Required action
From the first line of the listing, copy each line exactly until you have included the line with "[00:00:09.00 to 00:00:10.00]"; leave out the pictures.

Entries supplied
■ ■ ■ ■ ■

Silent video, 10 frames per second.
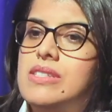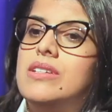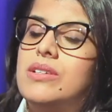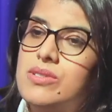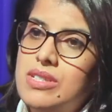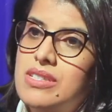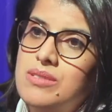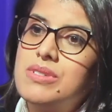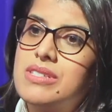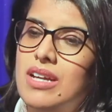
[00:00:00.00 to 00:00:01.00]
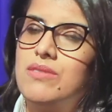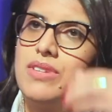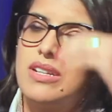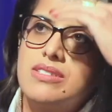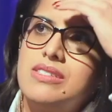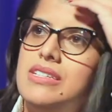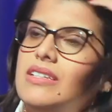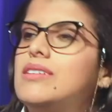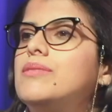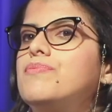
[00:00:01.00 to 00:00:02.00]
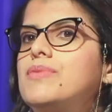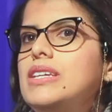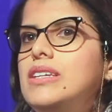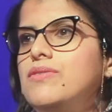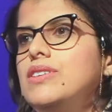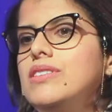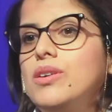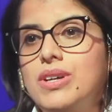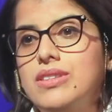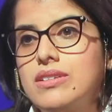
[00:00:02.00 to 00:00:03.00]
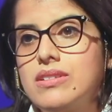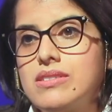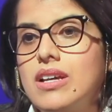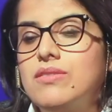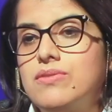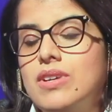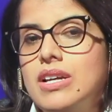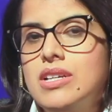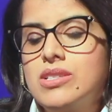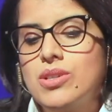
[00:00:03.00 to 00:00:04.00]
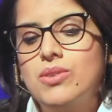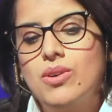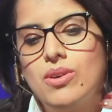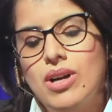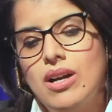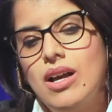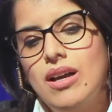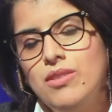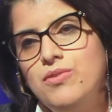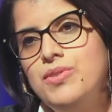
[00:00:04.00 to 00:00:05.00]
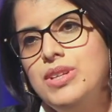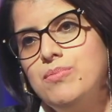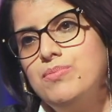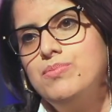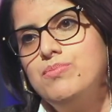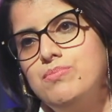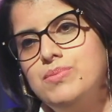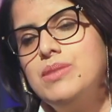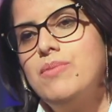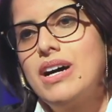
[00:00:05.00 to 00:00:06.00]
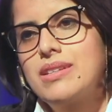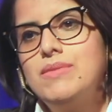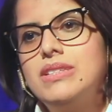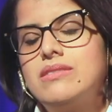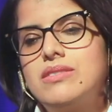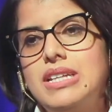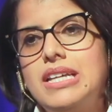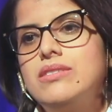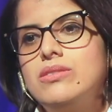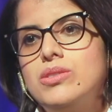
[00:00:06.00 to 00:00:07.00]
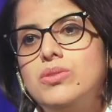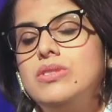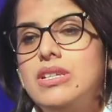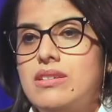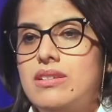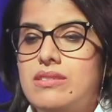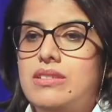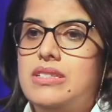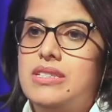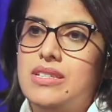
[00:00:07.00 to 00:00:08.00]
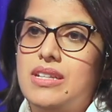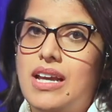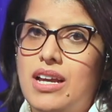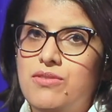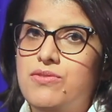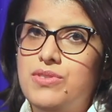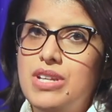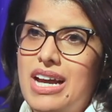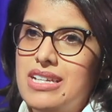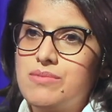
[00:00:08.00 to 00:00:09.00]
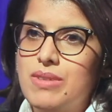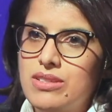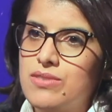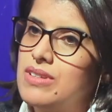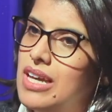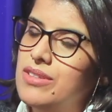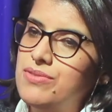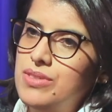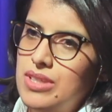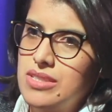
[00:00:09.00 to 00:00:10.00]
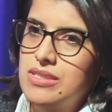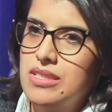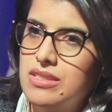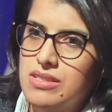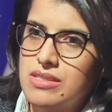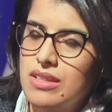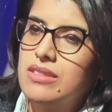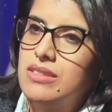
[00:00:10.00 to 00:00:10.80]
ecosystem itself. There is even the weather itself. So every department related to desert in every aspect of life, you can see it inside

■ ■ ■ ■ ■

Reply to the exercise
Silent video, 10 frames per second.
[00:00:00.00 to 00:00:01.00]
[00:00:01.00 to 00:00:02.00]
[00:00:02.00 to 00:00:03.00]
[00:00:03.00 to 00:00:04.00]
[00:00:04.00 to 00:00:05.00]
[00:00:05.00 to 00:00:06.00]
[00:00:06.00 to 00:00:07.00]
[00:00:07.00 to 00:00:08.00]
[00:00:08.00 to 00:00:09.00]
[00:00:09.00 to 00:00:10.00]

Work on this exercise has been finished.